3 Replies Latest reply on Mar 22, 2013 2:35 AM by jaikiran

    Intermittent issues during jboss 7 startup with datasource security domains

    rkav94

      Forgive me if I am not following standard etiquette. This is my first post in this forum.

       

      I am facing a few problems in my application (ear file) during JBOSS (7.1.1.Final) startup. All of these seems to be timing related issues and related to how the startup sequences happens. As a workaround to a startup hang, we have increased the number of startup threads (msc) to 20.

       

      Here are the problems (all of then happen only intermittently and only on some machines. pointing to thread safety and race conditions between threads)

                   1. We are configuring everything in standalone-full.xml. But the following error is thrown (and not always)..

                         

      15:47:05,100 DEBUG [org.jboss.security.auth.login.XMLLoginConfigImpl] (MSC service thread 1-11) Failed to load config as XML: java.io.FileNotFoundException: C:\...\login-config.xml (The system cannot find the file specified)

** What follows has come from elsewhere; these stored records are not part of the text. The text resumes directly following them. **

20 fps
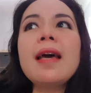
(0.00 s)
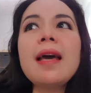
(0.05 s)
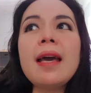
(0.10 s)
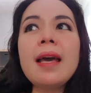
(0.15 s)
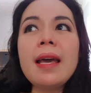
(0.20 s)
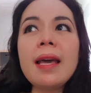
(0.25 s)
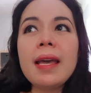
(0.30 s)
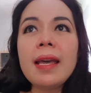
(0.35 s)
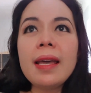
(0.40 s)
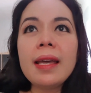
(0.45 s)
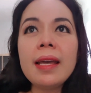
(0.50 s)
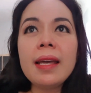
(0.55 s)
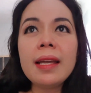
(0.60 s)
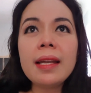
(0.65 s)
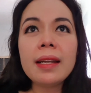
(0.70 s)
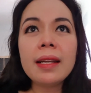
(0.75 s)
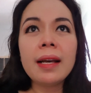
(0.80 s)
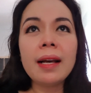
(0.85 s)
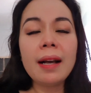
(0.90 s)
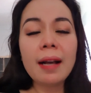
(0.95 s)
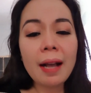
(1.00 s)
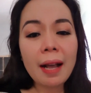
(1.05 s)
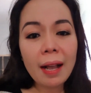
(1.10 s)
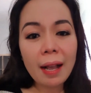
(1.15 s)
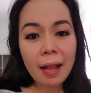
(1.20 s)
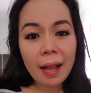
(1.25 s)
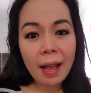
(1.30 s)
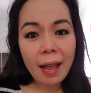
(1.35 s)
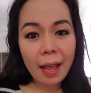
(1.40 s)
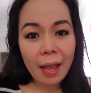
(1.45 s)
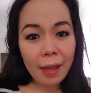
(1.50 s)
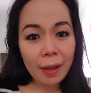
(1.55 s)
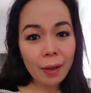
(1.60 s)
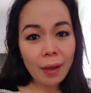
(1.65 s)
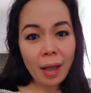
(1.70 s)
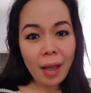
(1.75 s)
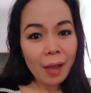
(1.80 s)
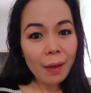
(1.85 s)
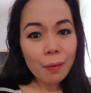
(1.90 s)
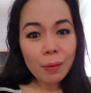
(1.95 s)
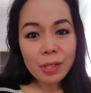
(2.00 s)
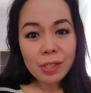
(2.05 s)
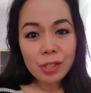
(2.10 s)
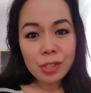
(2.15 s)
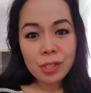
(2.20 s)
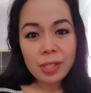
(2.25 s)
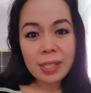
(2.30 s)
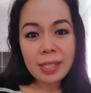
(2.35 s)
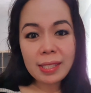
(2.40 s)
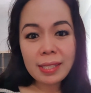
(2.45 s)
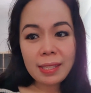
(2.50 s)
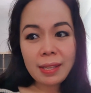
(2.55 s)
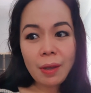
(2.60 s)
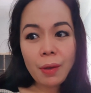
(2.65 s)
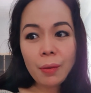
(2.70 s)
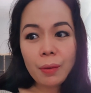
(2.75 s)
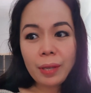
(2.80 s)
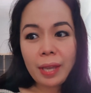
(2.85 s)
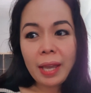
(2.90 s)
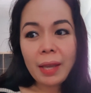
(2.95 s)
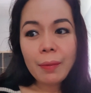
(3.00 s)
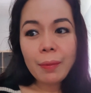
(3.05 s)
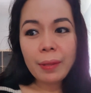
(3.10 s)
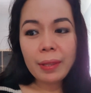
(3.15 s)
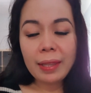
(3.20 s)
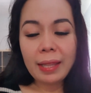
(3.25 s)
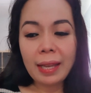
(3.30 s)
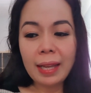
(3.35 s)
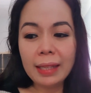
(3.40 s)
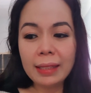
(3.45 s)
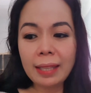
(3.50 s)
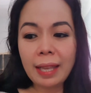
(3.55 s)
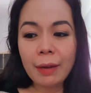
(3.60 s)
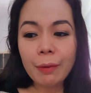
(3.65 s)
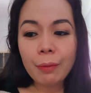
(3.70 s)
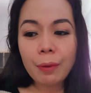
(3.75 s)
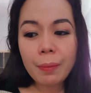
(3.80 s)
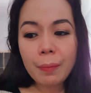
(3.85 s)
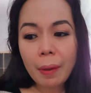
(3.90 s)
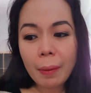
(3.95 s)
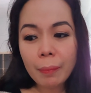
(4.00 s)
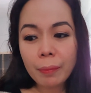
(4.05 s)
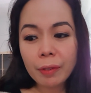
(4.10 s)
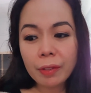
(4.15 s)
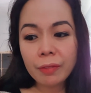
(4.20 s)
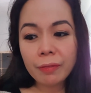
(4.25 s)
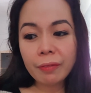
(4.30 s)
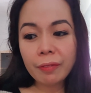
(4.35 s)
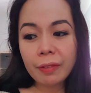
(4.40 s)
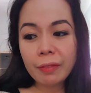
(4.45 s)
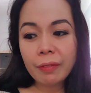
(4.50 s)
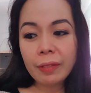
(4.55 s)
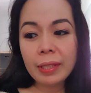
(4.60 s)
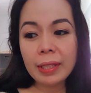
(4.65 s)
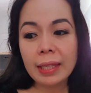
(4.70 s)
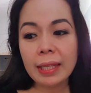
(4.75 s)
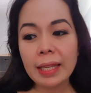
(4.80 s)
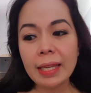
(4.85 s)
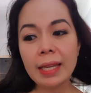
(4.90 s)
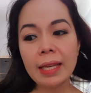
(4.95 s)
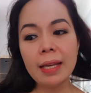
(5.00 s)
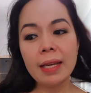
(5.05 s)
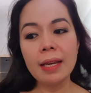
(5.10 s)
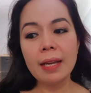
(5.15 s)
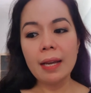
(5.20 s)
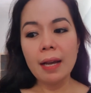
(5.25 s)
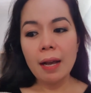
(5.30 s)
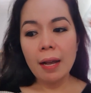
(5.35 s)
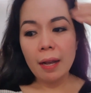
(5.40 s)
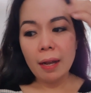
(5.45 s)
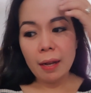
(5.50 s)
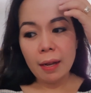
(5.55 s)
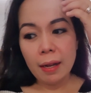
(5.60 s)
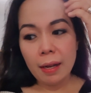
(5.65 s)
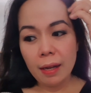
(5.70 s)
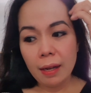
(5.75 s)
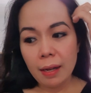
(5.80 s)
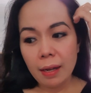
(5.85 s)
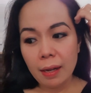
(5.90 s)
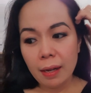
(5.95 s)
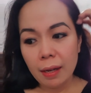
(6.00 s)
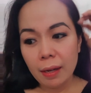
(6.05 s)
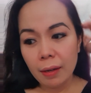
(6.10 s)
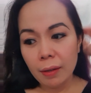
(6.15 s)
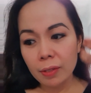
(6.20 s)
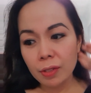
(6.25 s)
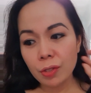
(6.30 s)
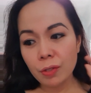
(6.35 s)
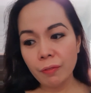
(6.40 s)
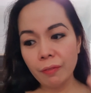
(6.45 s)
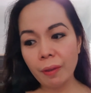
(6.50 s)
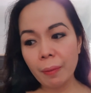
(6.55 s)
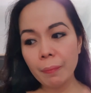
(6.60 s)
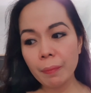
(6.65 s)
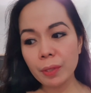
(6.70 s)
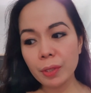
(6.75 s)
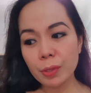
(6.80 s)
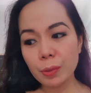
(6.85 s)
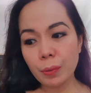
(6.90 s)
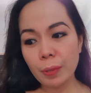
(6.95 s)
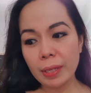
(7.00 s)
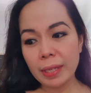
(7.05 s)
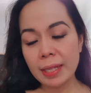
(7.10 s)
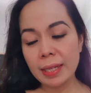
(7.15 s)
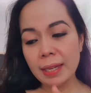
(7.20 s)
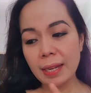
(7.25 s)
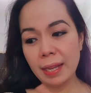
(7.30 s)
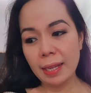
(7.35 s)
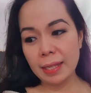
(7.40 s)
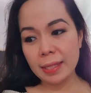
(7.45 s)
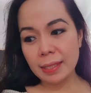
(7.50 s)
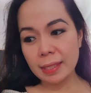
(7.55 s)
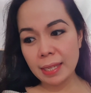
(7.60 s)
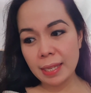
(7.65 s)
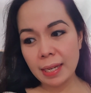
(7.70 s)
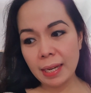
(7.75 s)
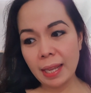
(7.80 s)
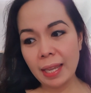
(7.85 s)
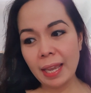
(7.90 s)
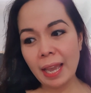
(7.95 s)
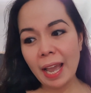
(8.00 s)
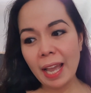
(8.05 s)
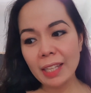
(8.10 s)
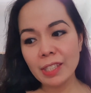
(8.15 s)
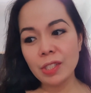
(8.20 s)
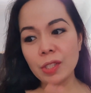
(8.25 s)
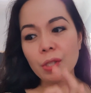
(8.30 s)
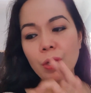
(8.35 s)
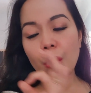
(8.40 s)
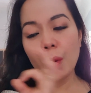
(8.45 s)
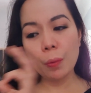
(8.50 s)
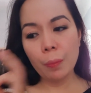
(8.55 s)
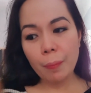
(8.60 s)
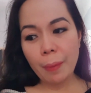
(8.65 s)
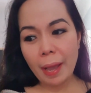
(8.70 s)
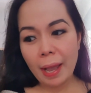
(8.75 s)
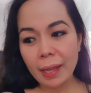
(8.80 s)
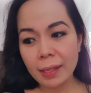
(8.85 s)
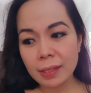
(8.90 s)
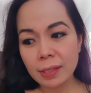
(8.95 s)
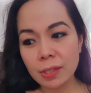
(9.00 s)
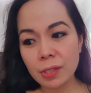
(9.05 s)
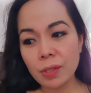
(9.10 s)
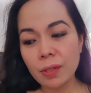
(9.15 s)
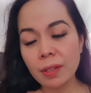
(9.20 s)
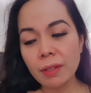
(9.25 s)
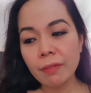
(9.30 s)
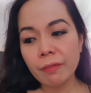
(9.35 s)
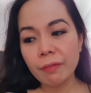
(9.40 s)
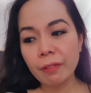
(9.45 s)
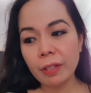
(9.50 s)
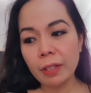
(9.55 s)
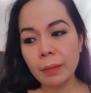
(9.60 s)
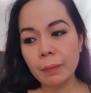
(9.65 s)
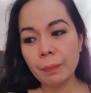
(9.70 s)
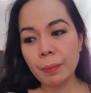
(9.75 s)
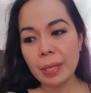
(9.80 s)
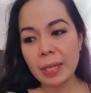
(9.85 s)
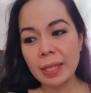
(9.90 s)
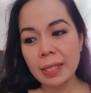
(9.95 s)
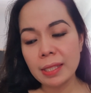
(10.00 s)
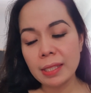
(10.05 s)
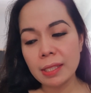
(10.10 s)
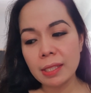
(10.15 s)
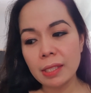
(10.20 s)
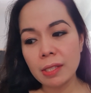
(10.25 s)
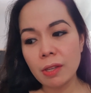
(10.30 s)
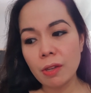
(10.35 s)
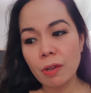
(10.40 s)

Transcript: And I, I was just okay with that. I remembered vividly uh, November 2019, I had to go back to the Philippines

      at java.io.FileInputStream.open(Native Method) [rt.jar:1.7.0_03]

      at java.io.FileInputStream.<init>(FileInputStream.java:138) [rt.jar:1.7.0_03]

      at java.io.FileInputStream.<init>(FileInputStream.java:97) [rt.jar:1.7.0_03]

      at sun.net.www.protocol.file.FileURLConnection.connect(FileURLConnection.java:90) [rt.jar:1.7.0_03]

      at sun.net.www.protocol.file.FileURLConnection.getInputStream(FileURLConnection.java:188) [rt.jar:1.7.0_03]

      at java.net.URL.openStream(URL.java:1035) [rt.jar:1.7.0_03]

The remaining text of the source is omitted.